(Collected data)
↓↓↓
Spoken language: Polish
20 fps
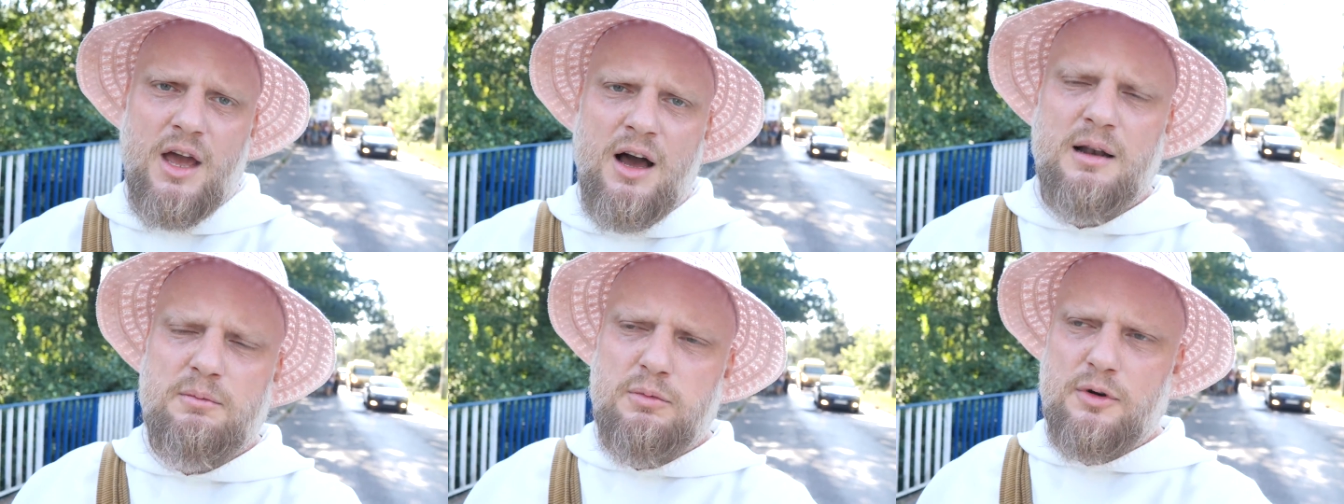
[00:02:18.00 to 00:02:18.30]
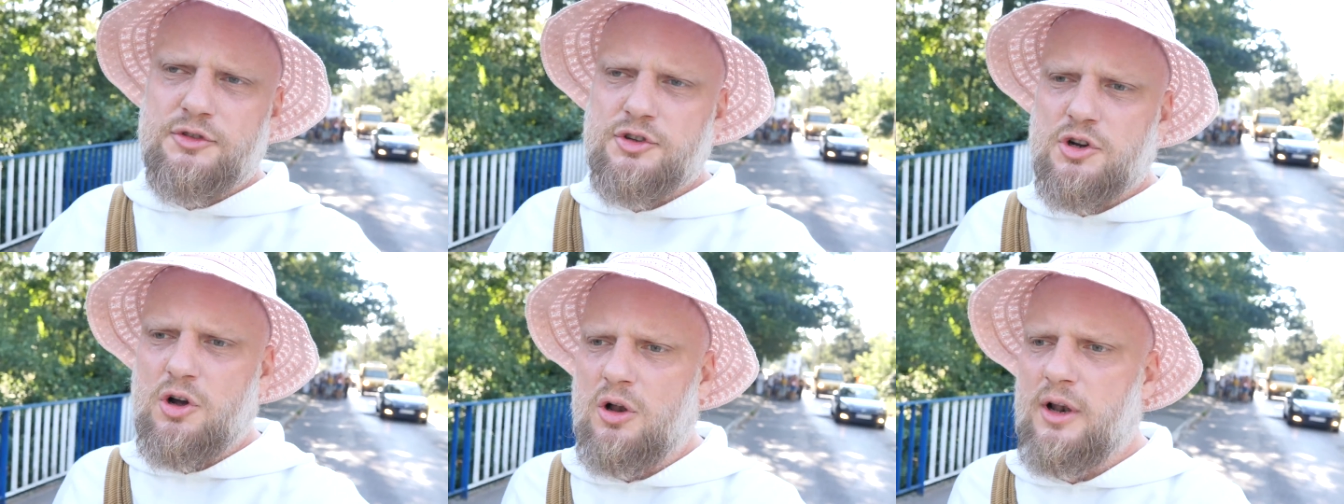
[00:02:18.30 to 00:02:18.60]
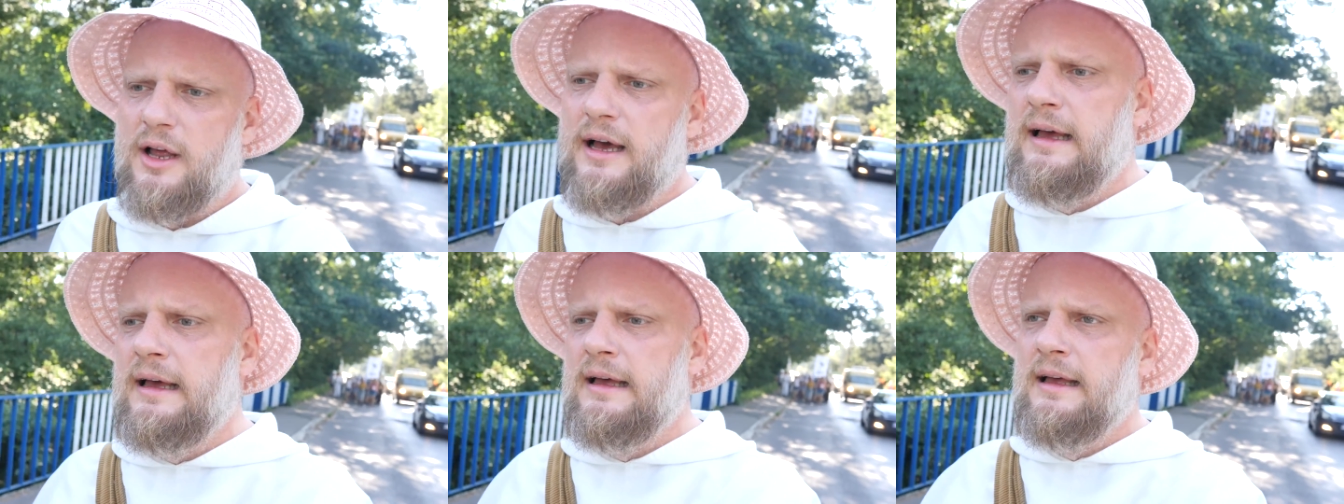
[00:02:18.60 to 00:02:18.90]
albo w
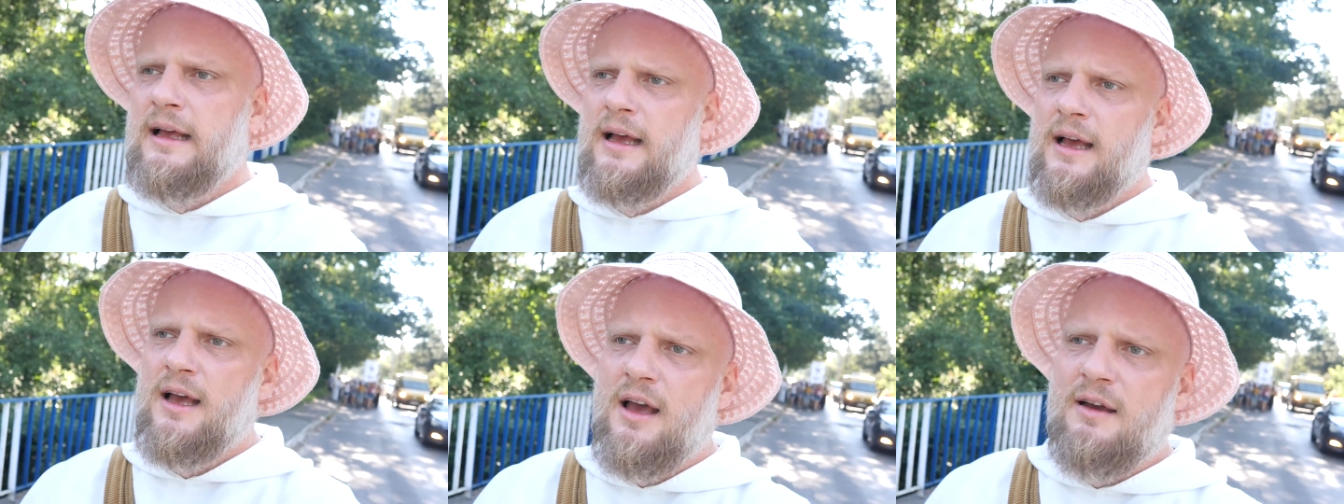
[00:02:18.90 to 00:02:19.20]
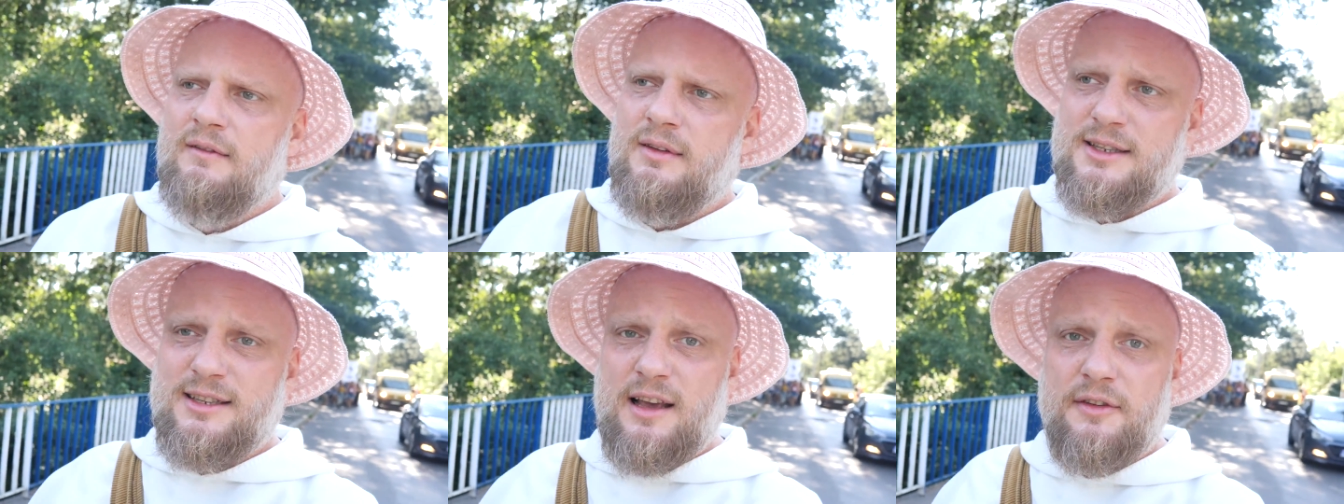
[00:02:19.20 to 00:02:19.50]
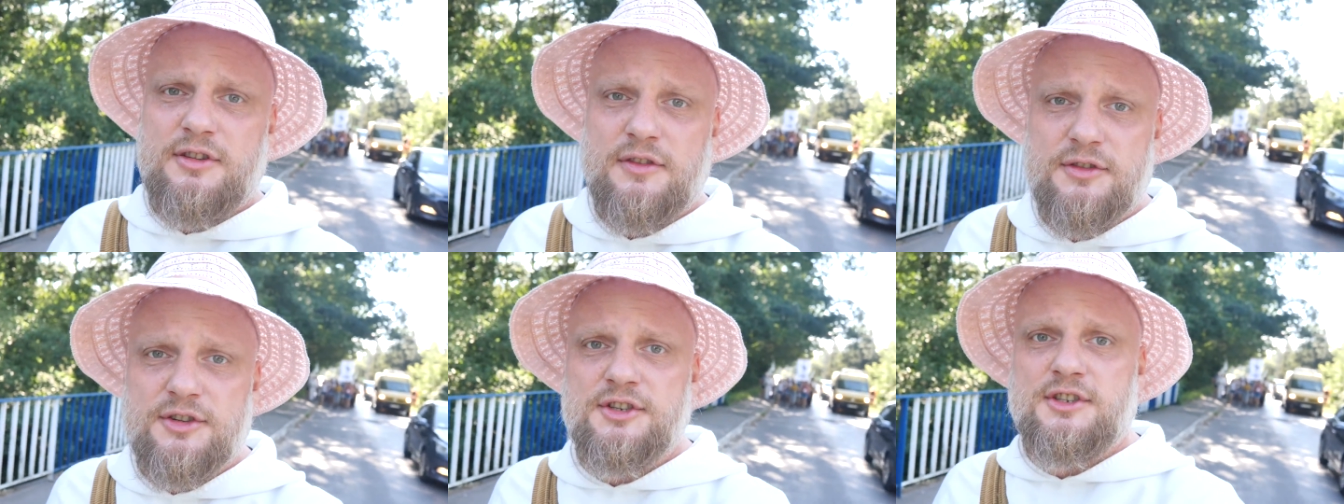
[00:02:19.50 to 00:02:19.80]
szkole. Więc
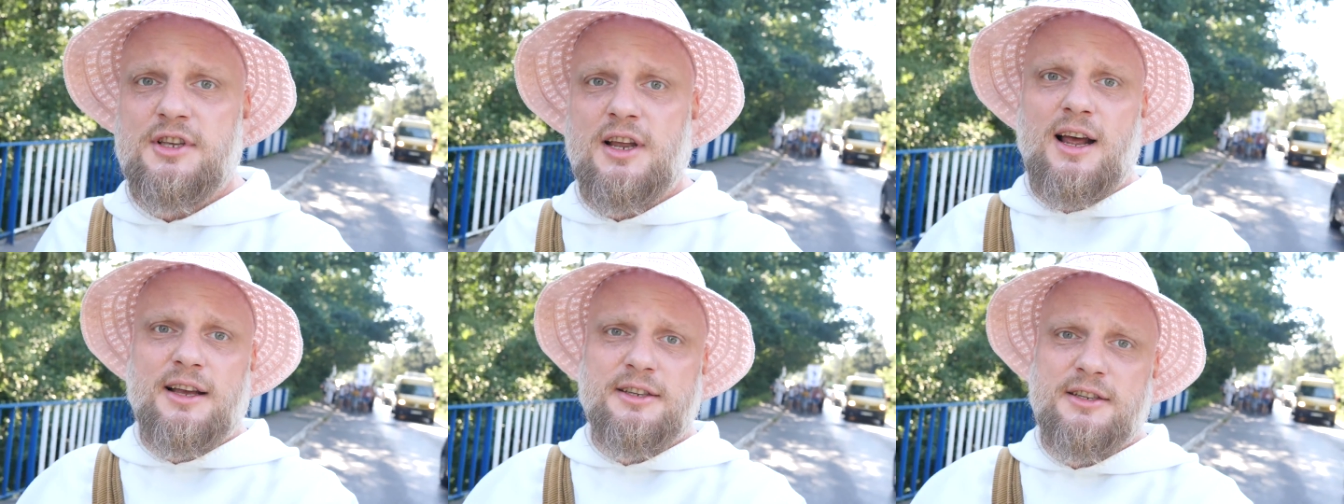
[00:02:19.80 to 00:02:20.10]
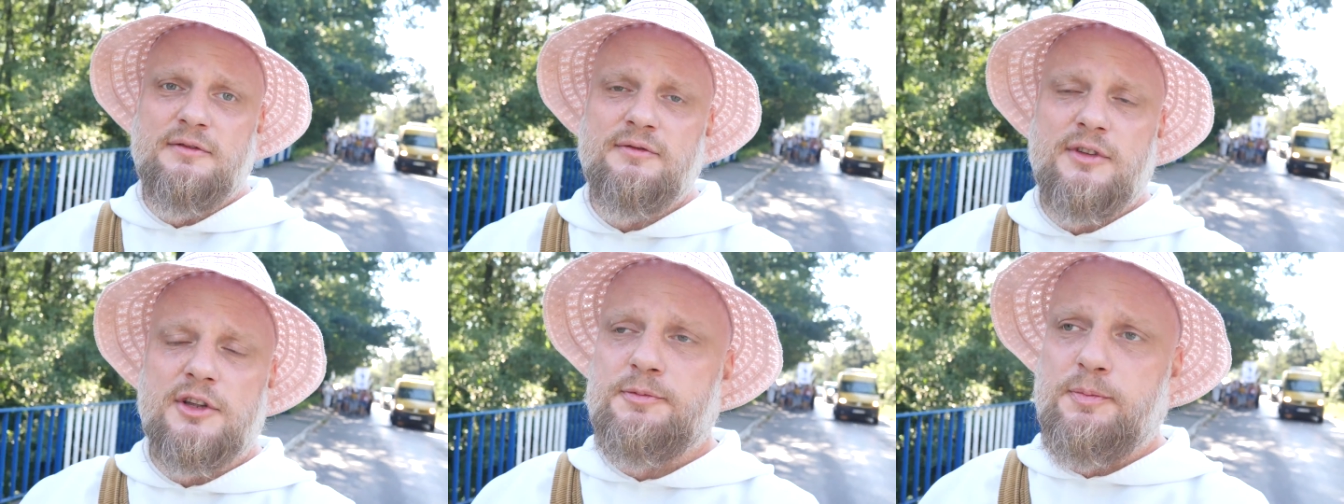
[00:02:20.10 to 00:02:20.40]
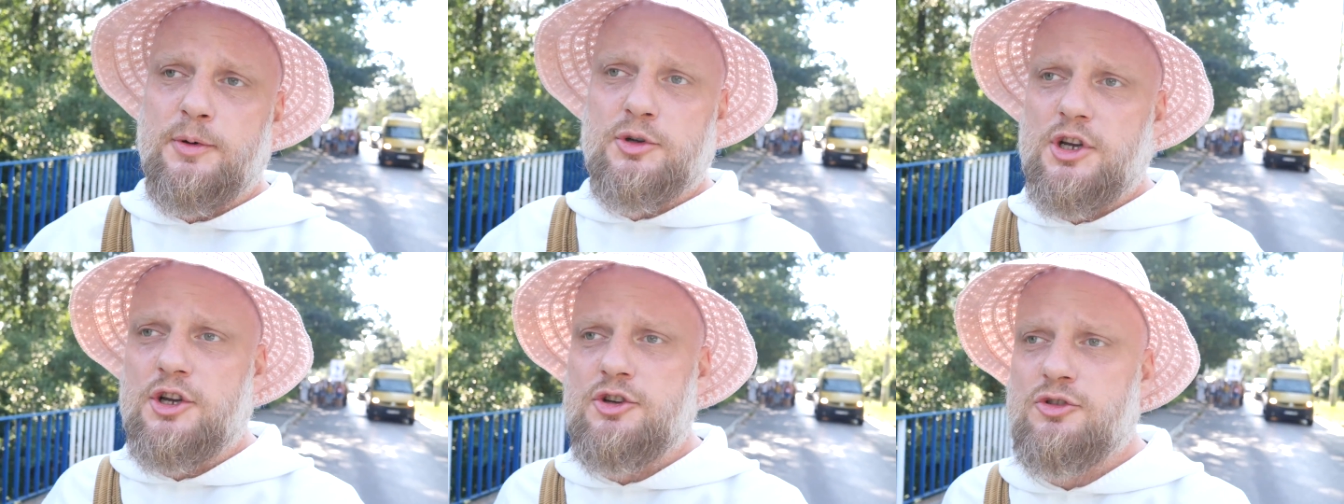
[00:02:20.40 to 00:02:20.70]
zawsze wszyscy razem, więc
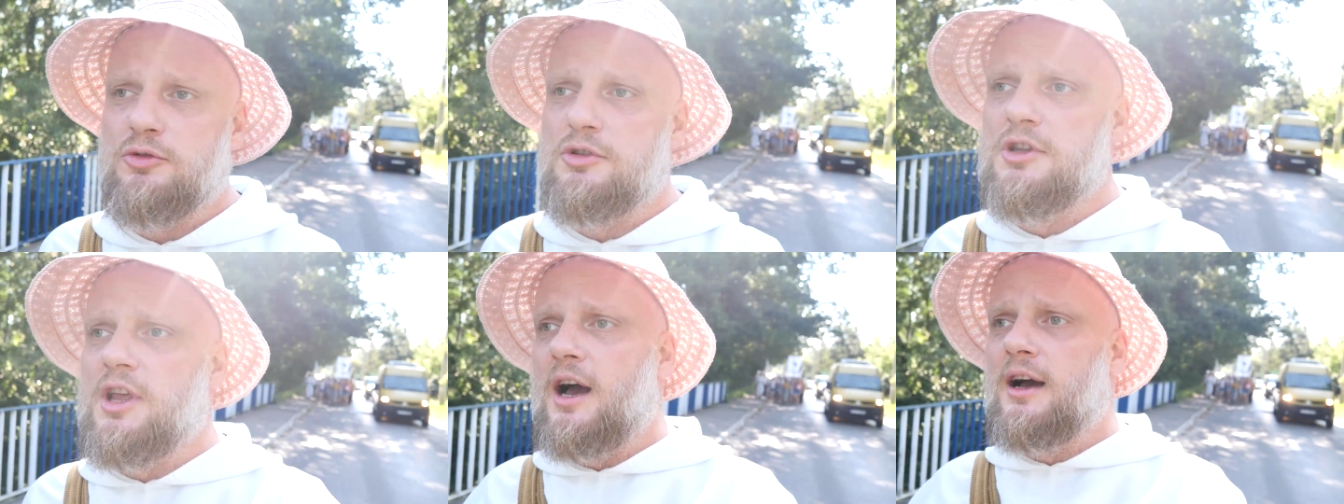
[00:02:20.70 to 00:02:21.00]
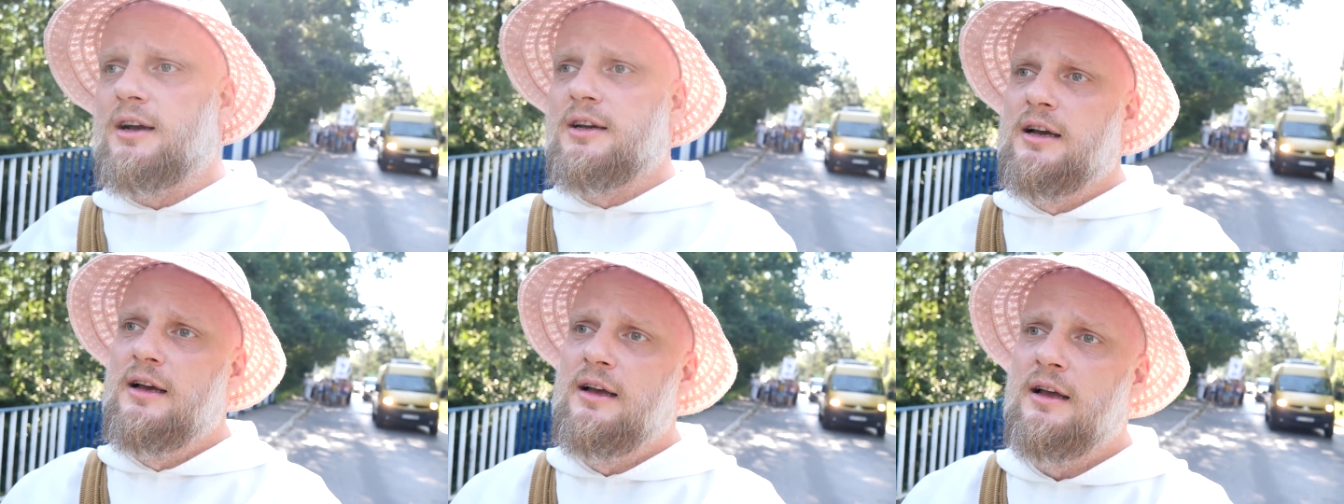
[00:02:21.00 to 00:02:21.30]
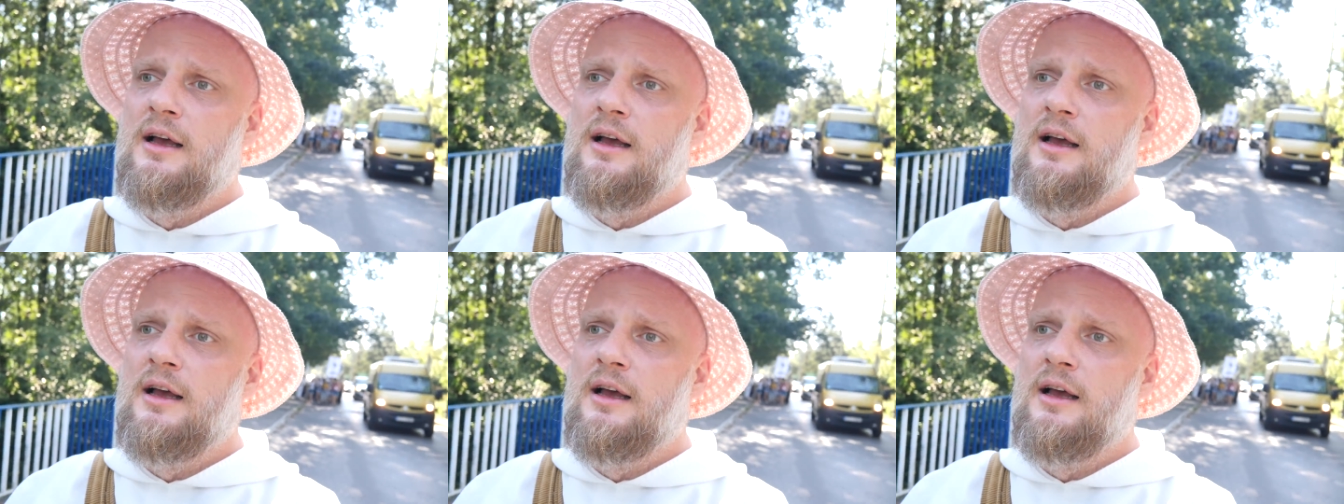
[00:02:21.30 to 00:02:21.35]
po 6 dniach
↑↑↑
## TRY IT:
Only the lines from the one holding "[00:02:19.50 to 00:02:19.80]" to the last line of the entries above should be printed, exactly as they appear and with no pictures.

## SOLVED EXERCISE:
[00:02:19.50 to 00:02:19.80]
szkole. Więc
[00:02:19.80 to 00:02:20.10]
[00:02:20.10 to 00:02:20.40]
[00:02:20.40 to 00:02:20.70]
zawsze wszyscy razem, więc
[00:02:20.70 to 00:02:21.00]
[00:02:21.00 to 00:02:21.30]
[00:02:21.30 to 00:02:21.35]
po 6 dniach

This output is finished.